TULIO HERNANDEZ
Venezuela apesta. Por obra y gracia de la ausencia de sentido común y de sentimientos humanitarios elementales, dominante entre la cúpula de militares golpistas y civiles ultraizquierdistas que la gobierna desde hace ya casi dos décadas, la nación se ha convertido en una especie de tumor infeccioso que desde los hombros del Cono Sur del continente, con los ríos de pus que destila sin control, amenaza por contagio la tranquilidad y la salud de los países vecinos.
En asuntos de política, el
“castrochavismo”, como se conoce la enfermedad internacionalmente, es el
nuevo Coco. Feo, malvado y maloliente.
Ya no es a los niños, sino a los
electores, a quienes se les amenaza y chantajea con el personaje. “Si
eligen mal y votan mal –se les advierte a los mayores de 18 años de cada
país vecino–, pues, no quedará otra que traerles a Maduro para que
baile salsa y diga babiecadas las veinticuatro horas del día, en
directo, por radio y TV, mientras muchos de ustedes hacen larguísimas
colas. Unos, buscando productos que escasean. Otros, en los puestos de
migración de los países vecinos tratando de conseguir sellos en el
pasaporte”. Si te portas mal, llamo a Maduro. Esa es la consigna.
II
Así ocurre en Colombia, en donde el
“castrochavismo” se ha vuelto la palabra mágica. El muro de contención
que la derecha ha encontrado para frenar el ascenso de Petro, el
candidato de la izquierda y, por extensión oportunista, de Fajardo y De
la Calle, en la opciones de centro.
La derecha o, mejor, el uribismo,
agrupado en torno a la candidatura de Iván Duque, tiene como aliado y
discurso fundamental no la esperanza, sino el miedo. No la oferta de un
futuro mejor, sino la garante seguridad de que el virus contagioso no
desembarcará en Colombia.
Con un aderezo, el de las FARC. El
castrochavismo es la infección exógena. Las FARC, la endógena. Ya lo
anunciaba Uribe muchos meses atrás, si gana el proceso de paz, Colombia
tendrá más temprano que tarde a Timochenko de presidente y a un equipo
de gays gobernando el país.
III
La operación ideológica ha
funcionado. Hasta nuevo aviso, el centro ha sido sacado de juego. El
país electoral se ha polarizado entre las opciones Petro y Duque. Y el
debate político llegará hasta el día de las elecciones con el
castrochavismo como epicentro.
Pero igual ha funcionado para bien,
es una lectura posible, el proceso de paz. Las FARC se pacificaron,
fueron incorporadas a la vida política institucional con partido propio,
se les ha dado prebendas y ventajas, a ojos de muchos, cuestionables
por excesivas, pero Timochenko ni remotamente será presidente y el
partido FARC ha sido el gran derrotado de la reciente justa electoral.

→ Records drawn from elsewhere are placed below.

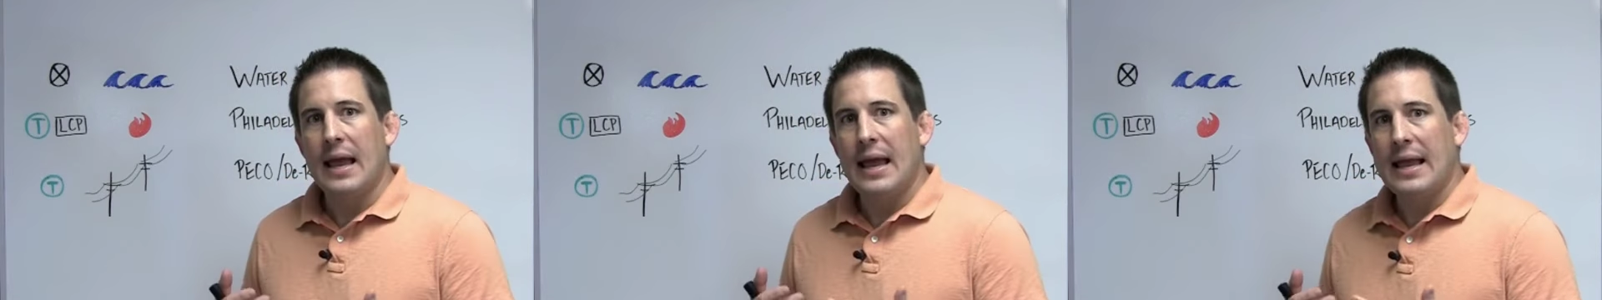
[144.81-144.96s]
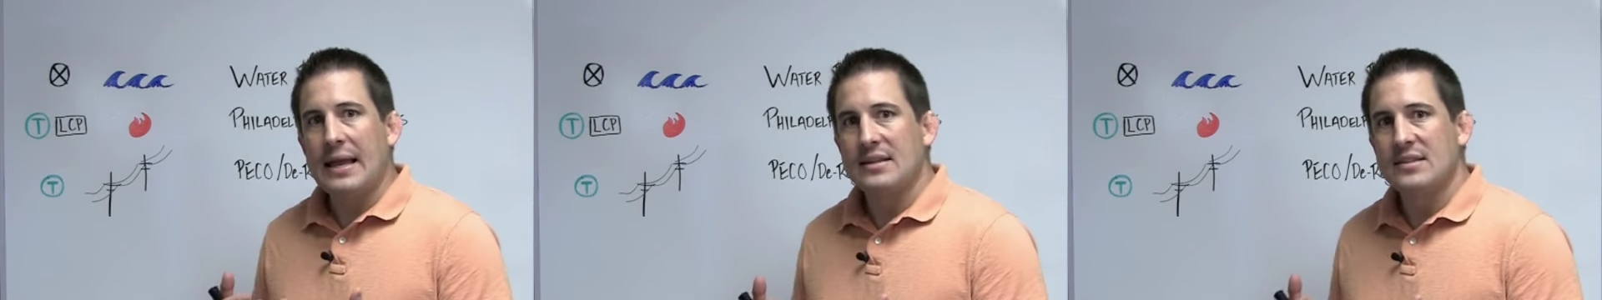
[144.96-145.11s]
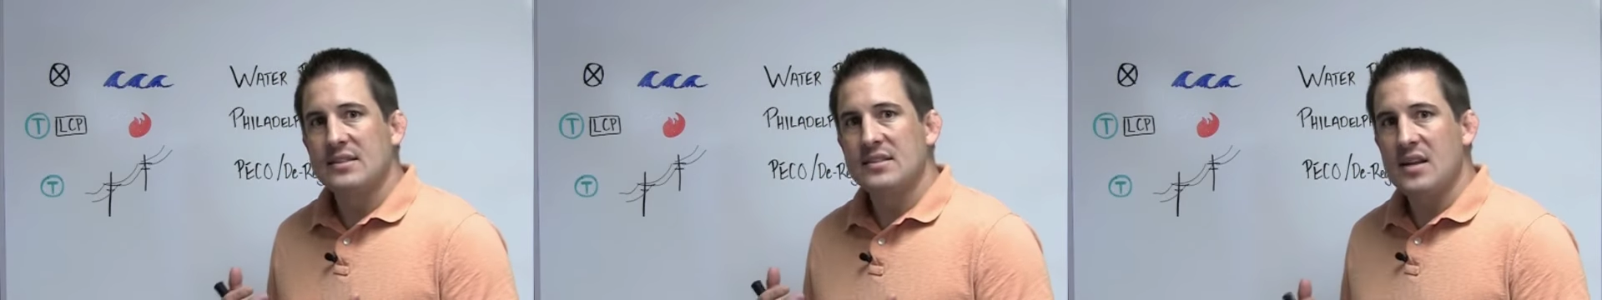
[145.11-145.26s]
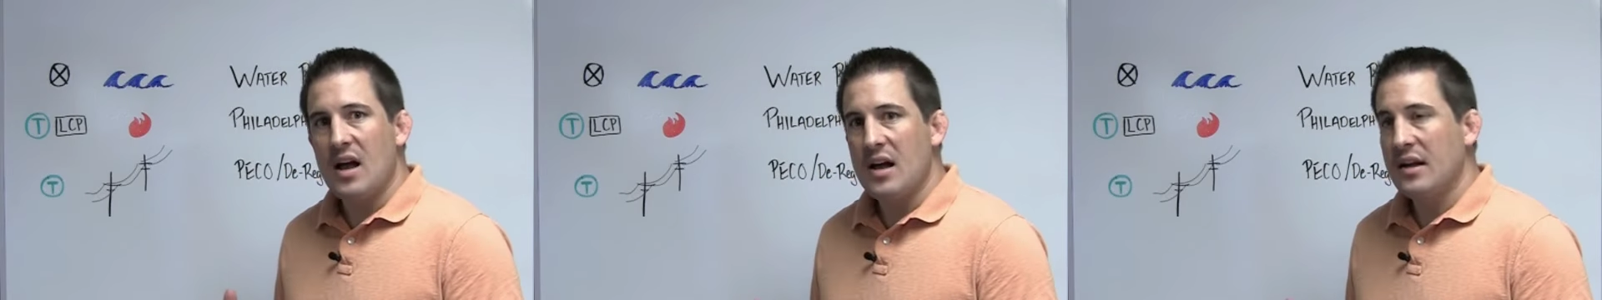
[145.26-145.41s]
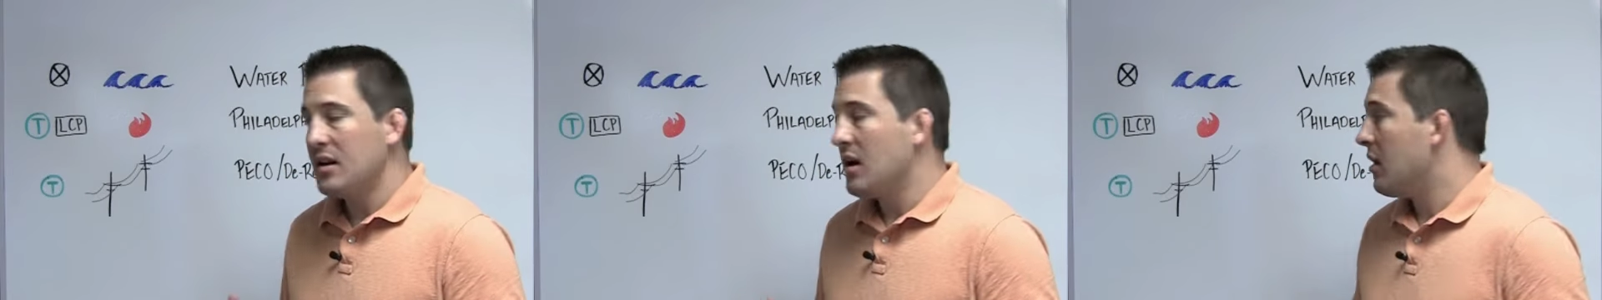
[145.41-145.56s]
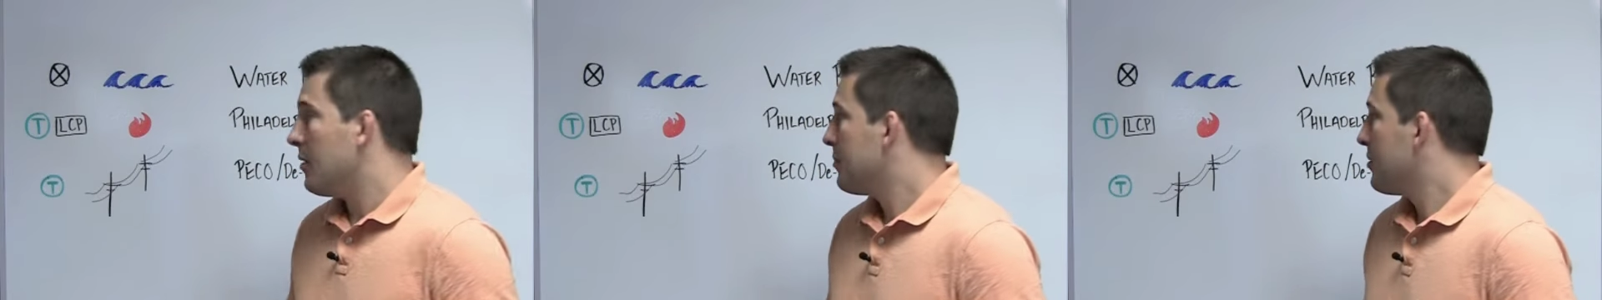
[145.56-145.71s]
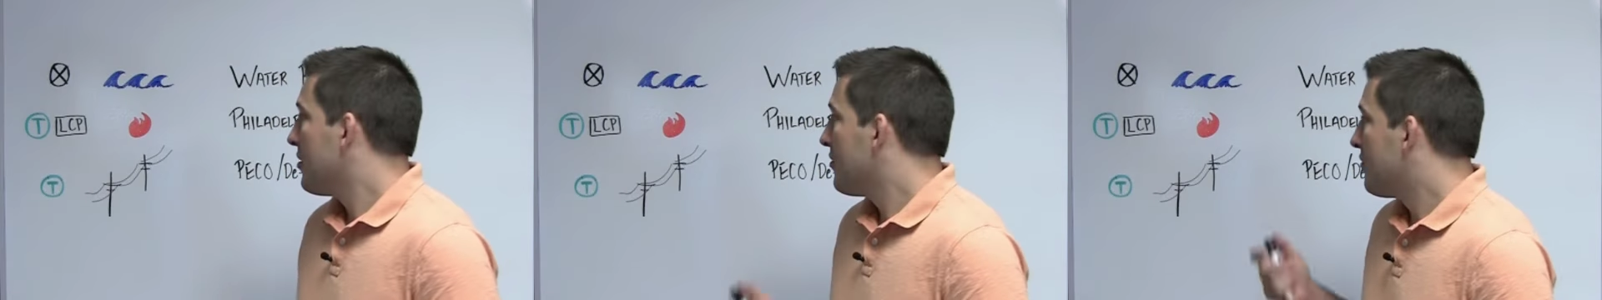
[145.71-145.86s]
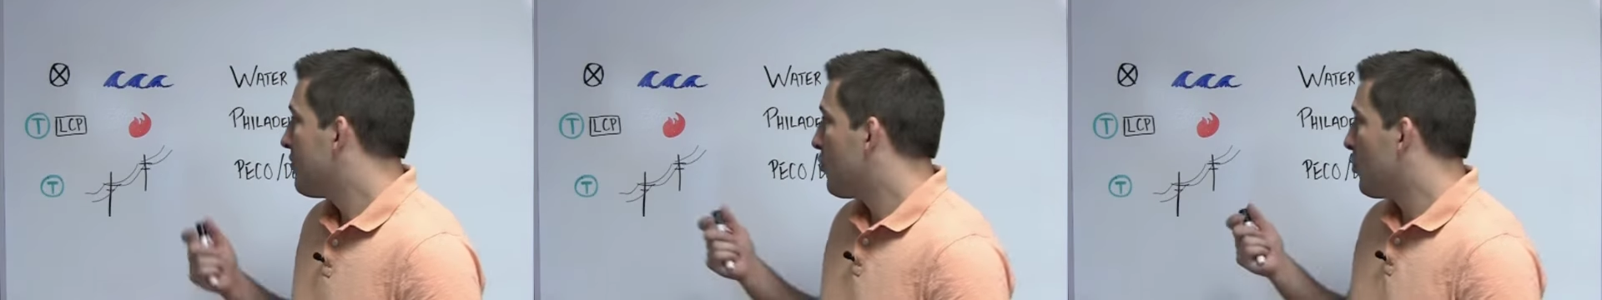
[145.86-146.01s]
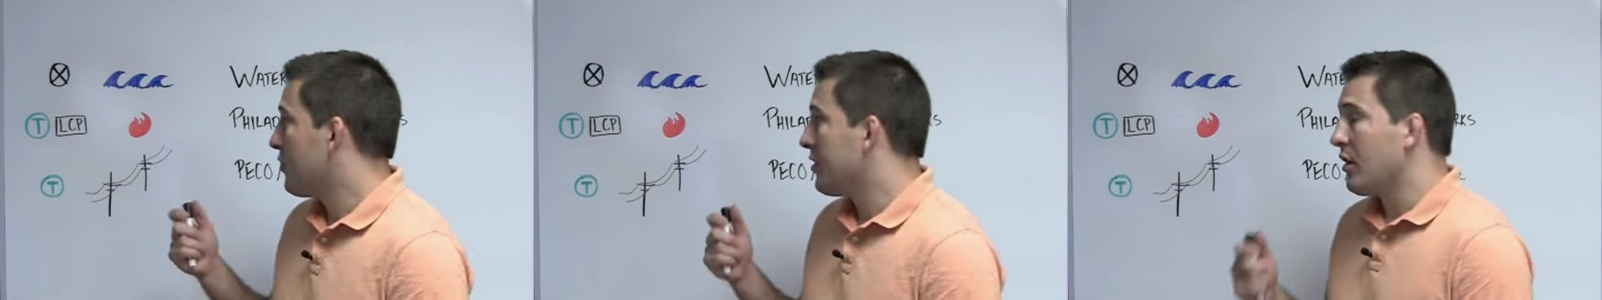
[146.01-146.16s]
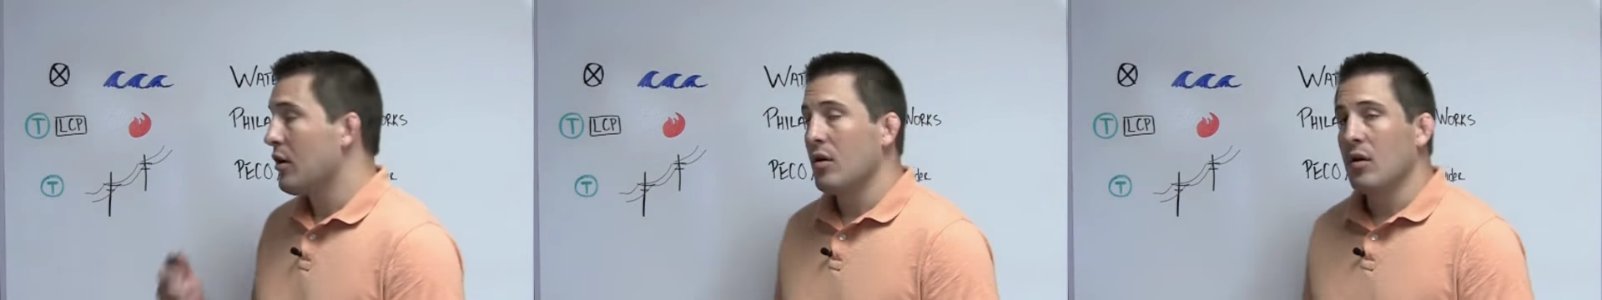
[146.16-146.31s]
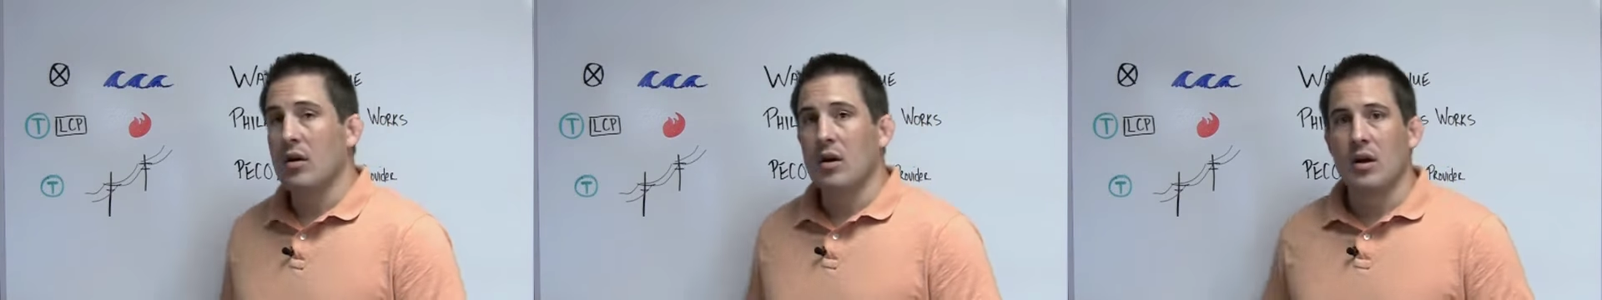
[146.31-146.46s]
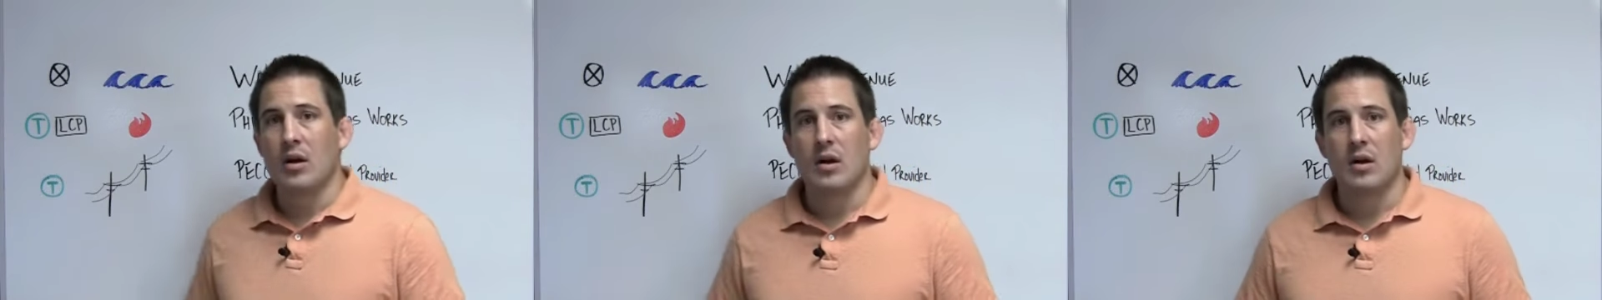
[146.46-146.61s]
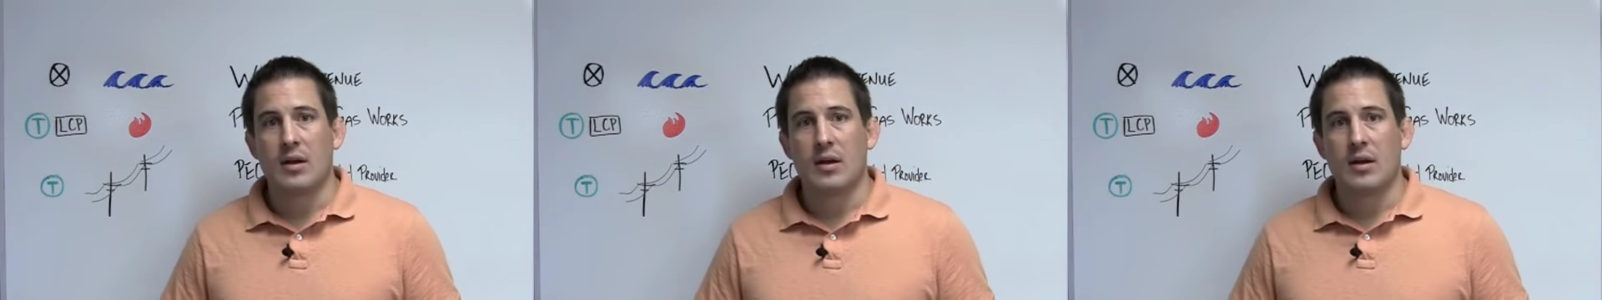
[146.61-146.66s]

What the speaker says: and sign up for their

Los ex guerrilleros ahora deambulan cabizbajos. Sin armas y sin votos.
IV
Los datos de la realidad no ayudan
electoralmente a quien se afilie al “castrochavismo”. Si algún país
padece en carne propia el descomunal fracaso de los rojos, ese es
Colombia. Ha perdido un importante destino de negocios para sus
productos y servicios. Ha soportado impotente el apoyo del gobierno
venezolano, primero, a las FARC, y en el presente, al ELN. Tuvo que
aceptar en silencio, eran los días de las negociaciones de paz con las
FARC, la expulsión violenta y degradante de más de 1.000 colombianos de
territorio venezolano ejecutada a la manera de las razias nazis por el
gobernador del estado Táchira Rafael Vielma Mora. Y, como corolario,
ahora debe vérselas con el éxodo de venezolanos que algunos días ha
alcanzado 50.000 personas cruzando el puente internacional que une San
Antonio con Cúcuta, y que ya amenaza con convertirse en el más intenso
fenómeno migratorio en la historia de las fronteras entre países
latinoamericanos.
En México, un comercial en paralelo
de Chávez exaltado frente a la multitud aniquiló los sueños
presidenciales de López Obrador. Algo similar ocurrió con Ollanta
Humala, quien luego, en su segundo intento, debió abjurar de su
filiación al chavismo para llegar a la primera magistratura de Perú.
Aunque, obviamente, una parte de la población colombiana alienta deseos
de cambio, estos quedarán postergados por el pañuelo que protege la
nariz de los hedores a fracaso que vienen del país vecino.